> [About this task]: Starting with the line that contains "[0:05.21-0:06.25]", repeat exactly every line through the last one in the records below, and leave out the pictures.

> [Given records]:

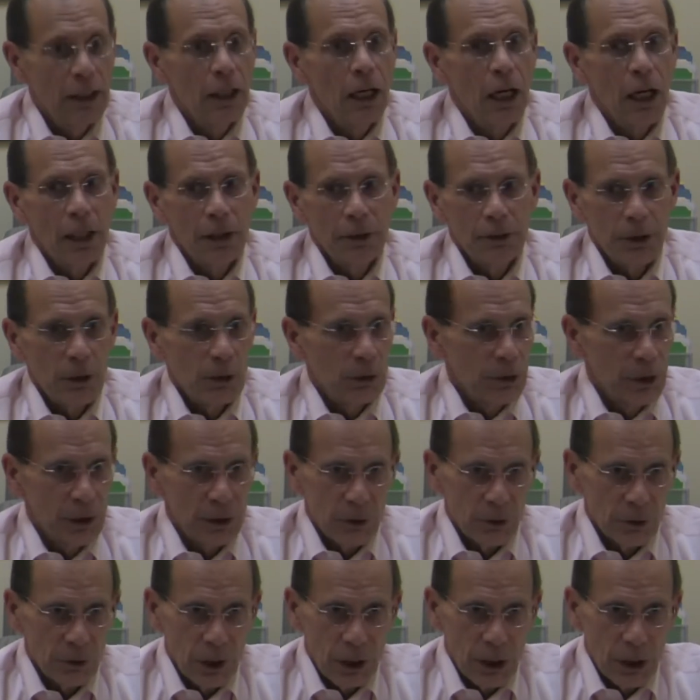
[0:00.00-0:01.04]
I don't think
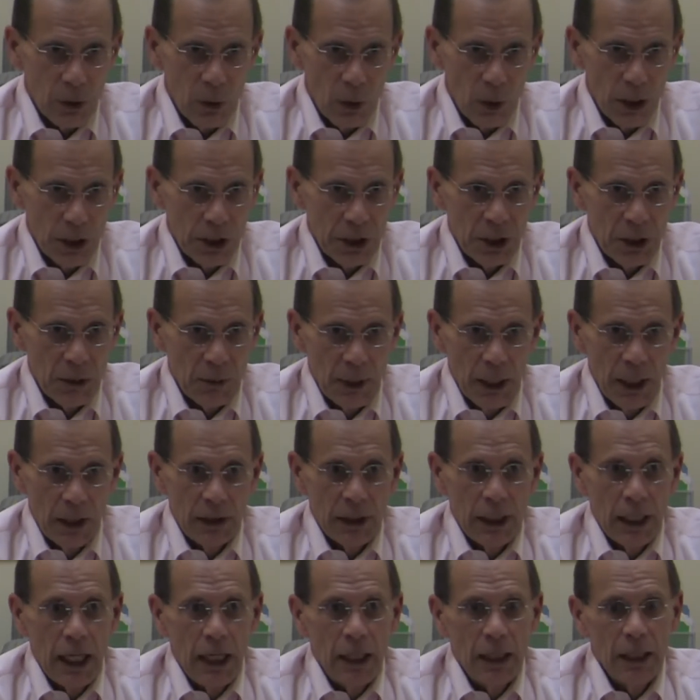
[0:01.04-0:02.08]
there's any question about
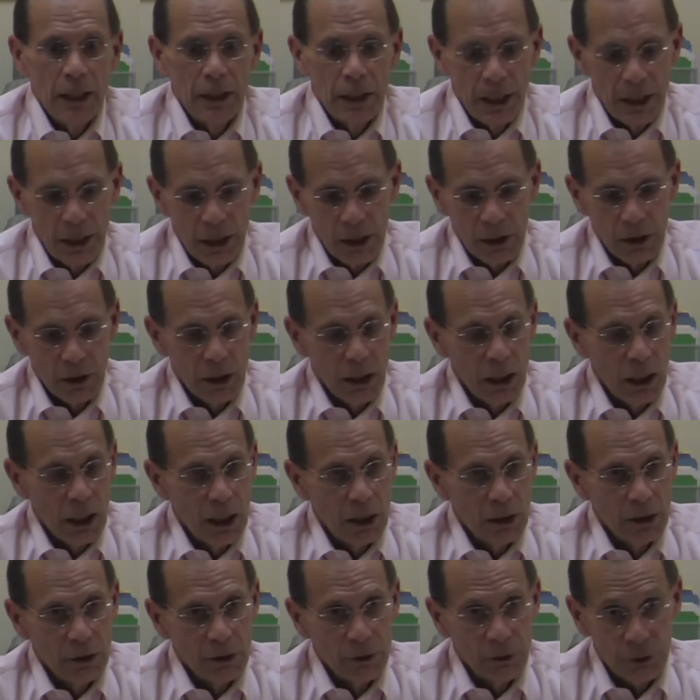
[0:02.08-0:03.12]
that. And then
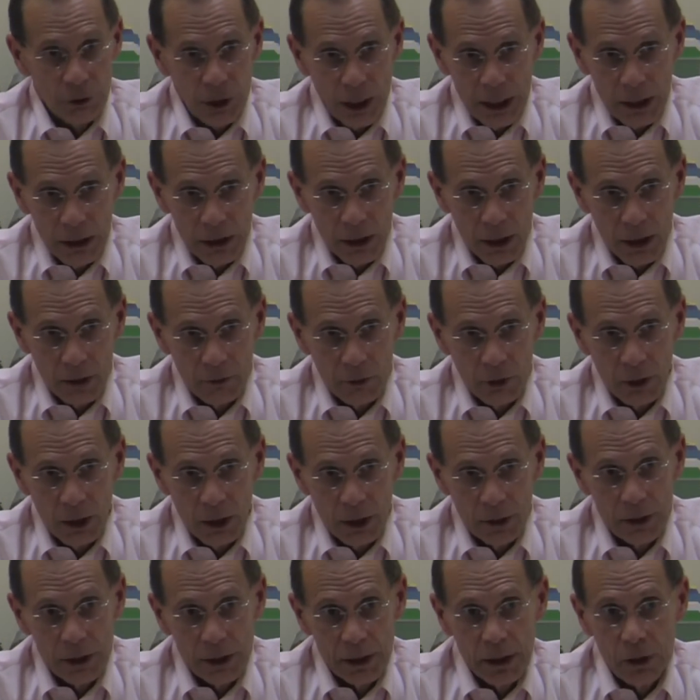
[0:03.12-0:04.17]
on the state level,
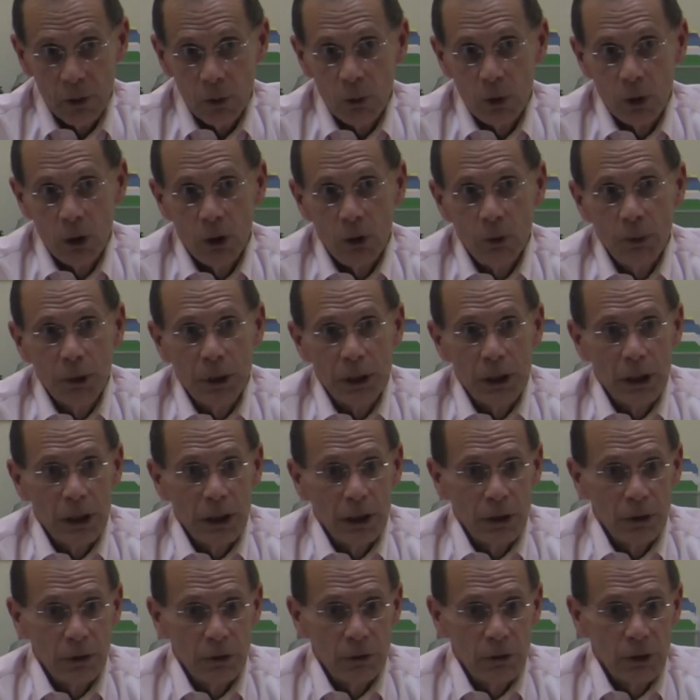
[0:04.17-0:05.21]
I think it will
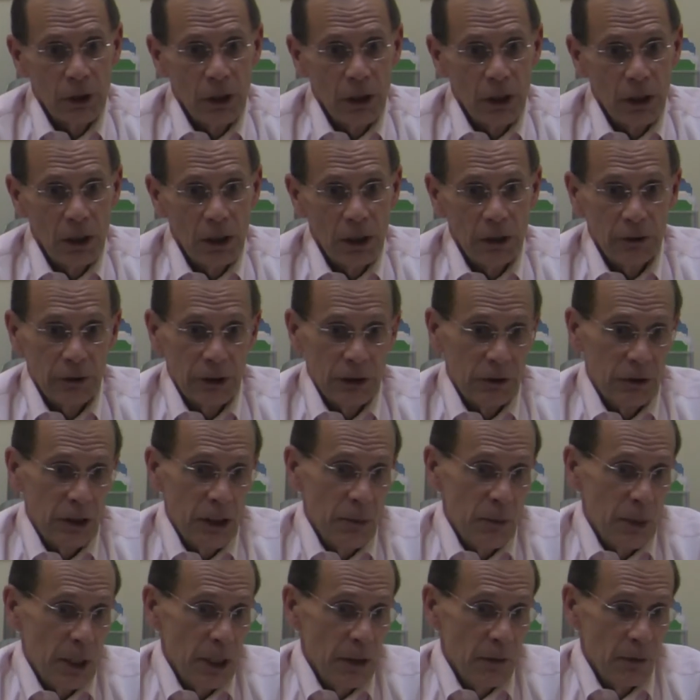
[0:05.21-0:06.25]
because, as I say,
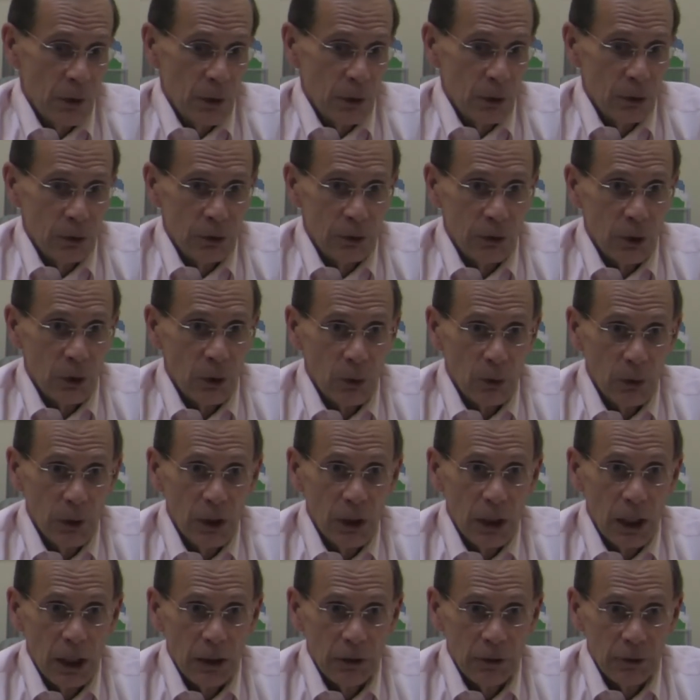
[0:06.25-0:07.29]
many voters don't
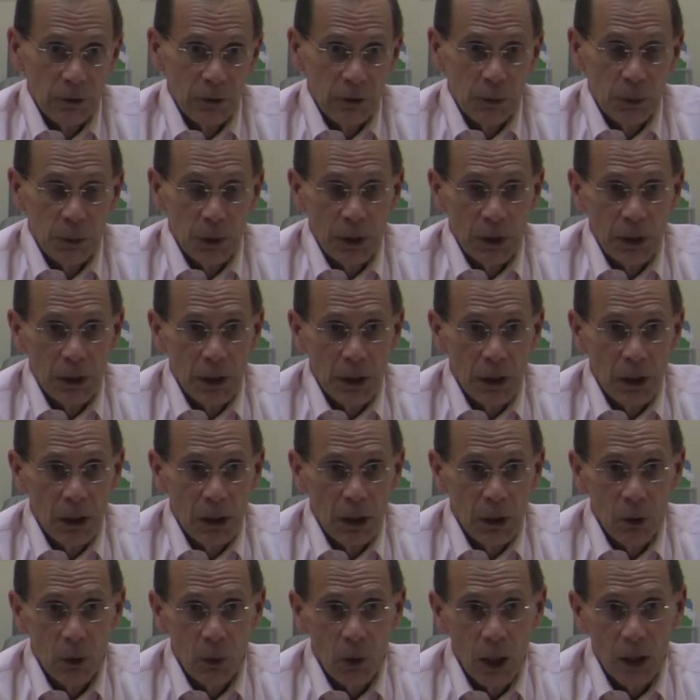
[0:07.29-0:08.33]
realize this, but
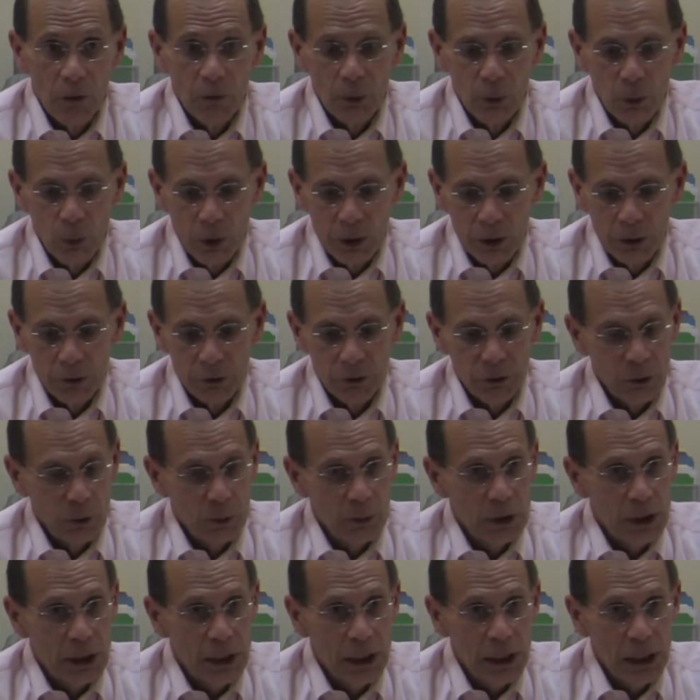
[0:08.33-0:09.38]
whoever wins
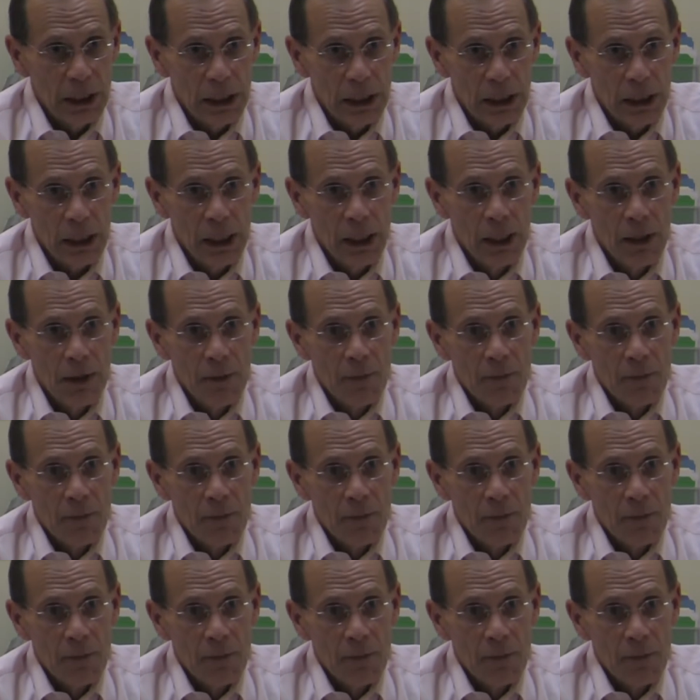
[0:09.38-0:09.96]
some key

> [Completed exercise]:
[0:05.21-0:06.25]
because, as I say,
[0:06.25-0:07.29]
many voters don't
[0:07.29-0:08.33]
realize this, but
[0:08.33-0:09.38]
whoever wins
[0:09.38-0:09.96]
some key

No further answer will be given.